Yes, instead of trying to focus on hurting those that hurt her, like a typical revenge story might, she focuses on helping others who were wronged and exploited like herself. She didn't go about if perfectly, but she had so much compassion on those around her, and it was just SO fun to watch her use her brilliance (which she never really tapped into when she was married to Shen Yurong, I think) to win allies and, by triumphantly championing the downtrodden, revenging herself on her enemies.
Replying to Eleison Jul 27, 2024
No, it seems like the 2ML is a first class jerk (he's an ex who disappeared for 3 yrs with no explanation and…
I see, then that makes sense! One consolation for you: there will be no 2MLS in this. :)
Replying to Eleison Jul 27, 2024
Title The Double Spoiler
Hm. I see what you mean, this princess was dealt a terrible hand, if you will, but saying a "villain is made"…
Your response was so lovely! Thanks for responding so thoughtfully in return. I hope you know I wasn't trying to school you or scold you, because I see what you were trying to say, but it worries me that people are using the pain they suffered as excuses for their own damaging behavior, and I think it's a serious issue. I get so into things like this, and then I go on and on ๐Ÿ˜‚.

Isn't it interesting that Wanning exploited Shen Yurong sexually, just like she was exploited sexually? I had a friend who fantasized about bashing in his dad's head with a golf club one day because he'd grown up being abused physically by him.

My friend didn't follow through, thank goodness, but he realized, horrified, that his hate towards his own father could very well turn him into the sort of person his dad was: a man who would get violent when angry and bitter, and hurt those closest to him in the process. It was learning to forgive his dad that changed his story (and stopped the cycle of abuse in his family). It wasn't a fast process. It took him time and being a part of a loving support system that helped him learn to forgive, but he now has freedom from his hate.

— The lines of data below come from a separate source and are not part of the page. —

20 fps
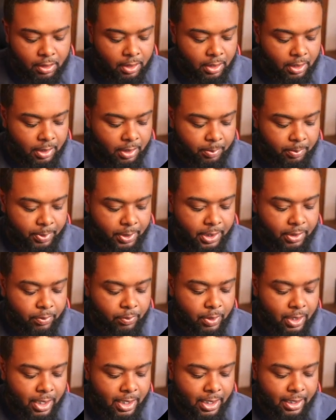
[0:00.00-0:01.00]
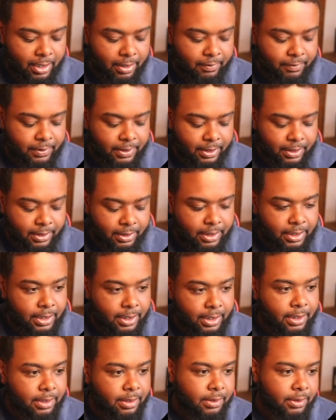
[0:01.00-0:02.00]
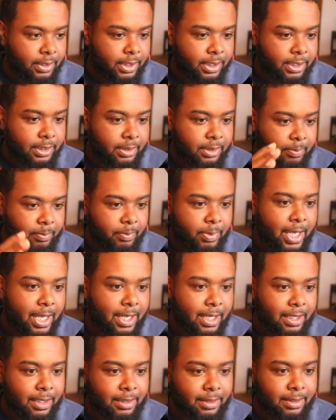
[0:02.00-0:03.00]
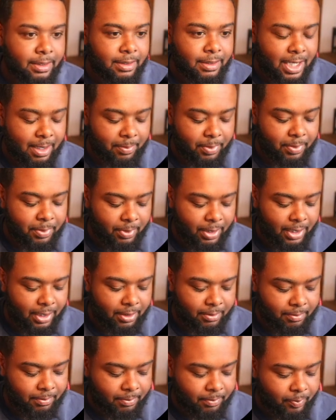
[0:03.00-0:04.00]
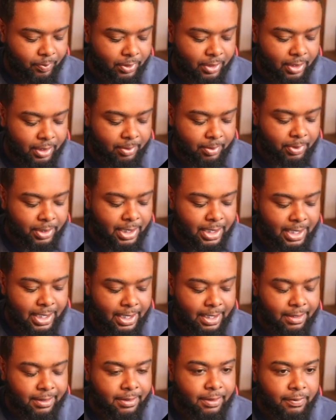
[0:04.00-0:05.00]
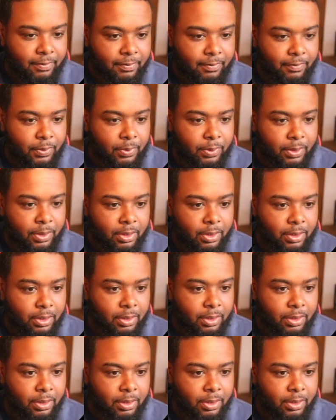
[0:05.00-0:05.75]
a PY of 16, so that's padding top and bottom, a PX of 4,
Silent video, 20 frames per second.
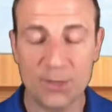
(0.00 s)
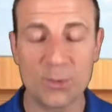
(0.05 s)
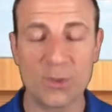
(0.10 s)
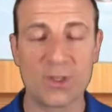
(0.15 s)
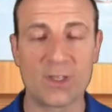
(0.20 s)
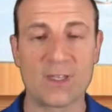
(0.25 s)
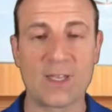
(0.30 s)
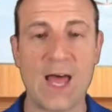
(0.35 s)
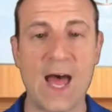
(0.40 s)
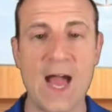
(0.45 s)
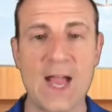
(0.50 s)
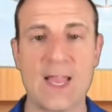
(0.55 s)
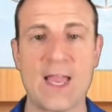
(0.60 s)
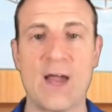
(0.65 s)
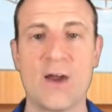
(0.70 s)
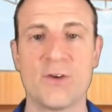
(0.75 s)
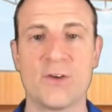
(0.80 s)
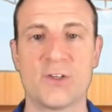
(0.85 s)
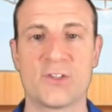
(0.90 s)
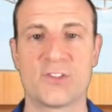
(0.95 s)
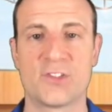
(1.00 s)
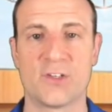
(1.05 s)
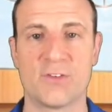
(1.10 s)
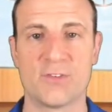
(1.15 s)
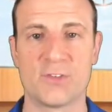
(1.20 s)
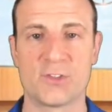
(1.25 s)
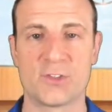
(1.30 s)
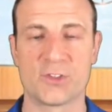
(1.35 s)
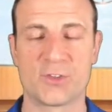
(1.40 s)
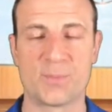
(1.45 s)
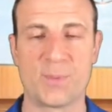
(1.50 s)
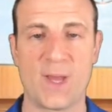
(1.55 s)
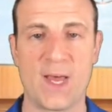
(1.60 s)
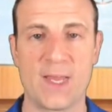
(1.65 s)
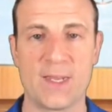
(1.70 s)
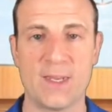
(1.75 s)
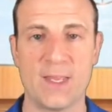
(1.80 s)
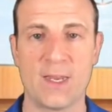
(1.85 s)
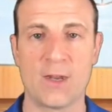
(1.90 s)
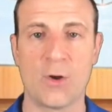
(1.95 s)
will lock out your cervical
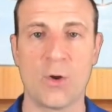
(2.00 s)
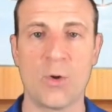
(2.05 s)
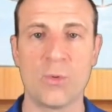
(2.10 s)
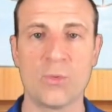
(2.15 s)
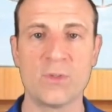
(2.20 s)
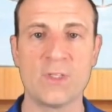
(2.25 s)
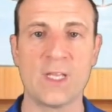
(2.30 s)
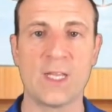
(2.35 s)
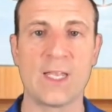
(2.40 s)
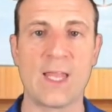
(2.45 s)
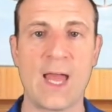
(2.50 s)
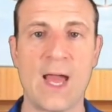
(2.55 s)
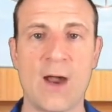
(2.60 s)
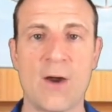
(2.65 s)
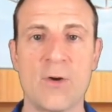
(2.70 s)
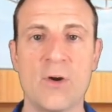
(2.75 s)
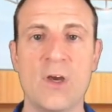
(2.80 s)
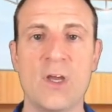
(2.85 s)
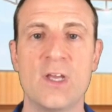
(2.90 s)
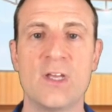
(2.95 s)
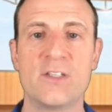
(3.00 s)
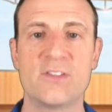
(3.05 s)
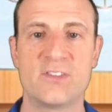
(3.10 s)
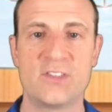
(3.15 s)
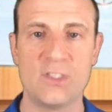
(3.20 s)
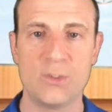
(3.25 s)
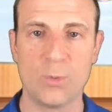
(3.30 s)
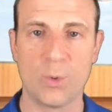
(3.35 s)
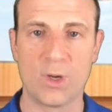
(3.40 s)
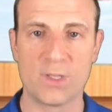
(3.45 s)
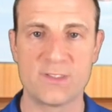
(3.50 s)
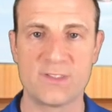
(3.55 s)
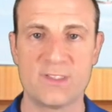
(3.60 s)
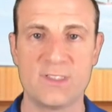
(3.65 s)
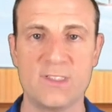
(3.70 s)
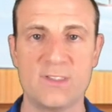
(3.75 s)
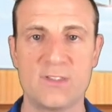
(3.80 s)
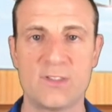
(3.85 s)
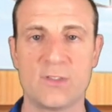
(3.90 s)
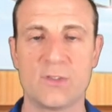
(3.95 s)
spine and only allow C1,
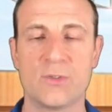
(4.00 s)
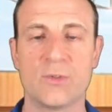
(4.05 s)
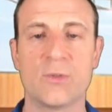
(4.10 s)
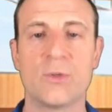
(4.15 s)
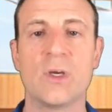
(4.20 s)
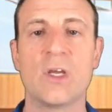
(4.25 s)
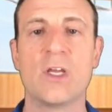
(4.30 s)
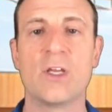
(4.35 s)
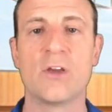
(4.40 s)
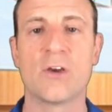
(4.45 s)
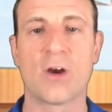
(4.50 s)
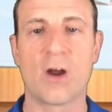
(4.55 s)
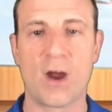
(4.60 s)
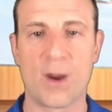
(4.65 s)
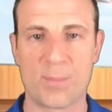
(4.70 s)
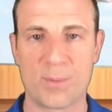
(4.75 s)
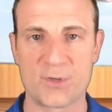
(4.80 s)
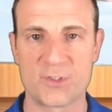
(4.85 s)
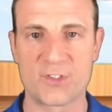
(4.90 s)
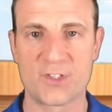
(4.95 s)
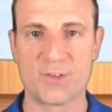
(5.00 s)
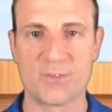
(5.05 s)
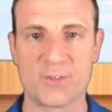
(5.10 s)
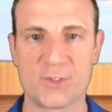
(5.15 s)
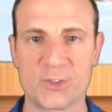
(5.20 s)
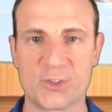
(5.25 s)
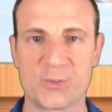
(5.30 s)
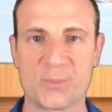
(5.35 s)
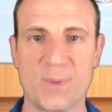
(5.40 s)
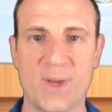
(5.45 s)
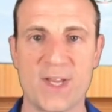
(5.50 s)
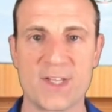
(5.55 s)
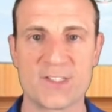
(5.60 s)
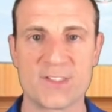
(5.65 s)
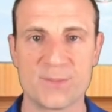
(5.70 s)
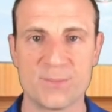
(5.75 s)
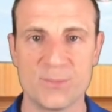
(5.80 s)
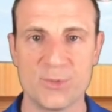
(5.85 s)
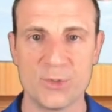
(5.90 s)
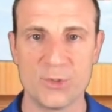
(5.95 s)
C2, your upper cervical spine, to
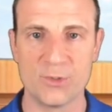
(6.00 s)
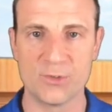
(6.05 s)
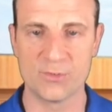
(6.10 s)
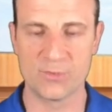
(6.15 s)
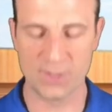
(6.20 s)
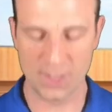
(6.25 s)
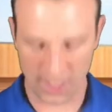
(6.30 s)
move.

Now, I will admit, I don't think evil that we've experienced can be forgiven on our own. It's not really something we can accomplish by "trying" really hard at. My friend could only forgive his father once he experienced forgiveness from others for ways HE (my friend) had messed up. Because my friend had to realize that even though he was hurt in traumatic ways by his dad, he was far from an "innocent" himself.

ALL of us hurt those around us through our selfishness (especially those closes to us), even if we're not as extreme as rapists or murderers or domestic abusers; we ALL do things that hurt and exploit others for our own gain (i.e. we try to control them and turn them into people we want them to be, we discourage them because we're angry at them, belittle them, make them feel less than, call them names and "punish" them through our behavior, we withhold good things from them or hold back showing love to get them to change, etc.). All of us are perpetrators of some form of evil, and it's necessary for us to own up to it.

Csuse, what if we do these things to them over, and over and over again? How about over a lifetime? In this sense, haven't we hurt others, too? Once we realize this, how can we point fingers? And what if we receive love and forgiveness from those we've hurt, despite hurting them? What if they don't hate us, but continue to want good things for us and love us despite the way we've hurt them and used them? If we can be forgiven for our mistakes, how can we not forgive others for theirs?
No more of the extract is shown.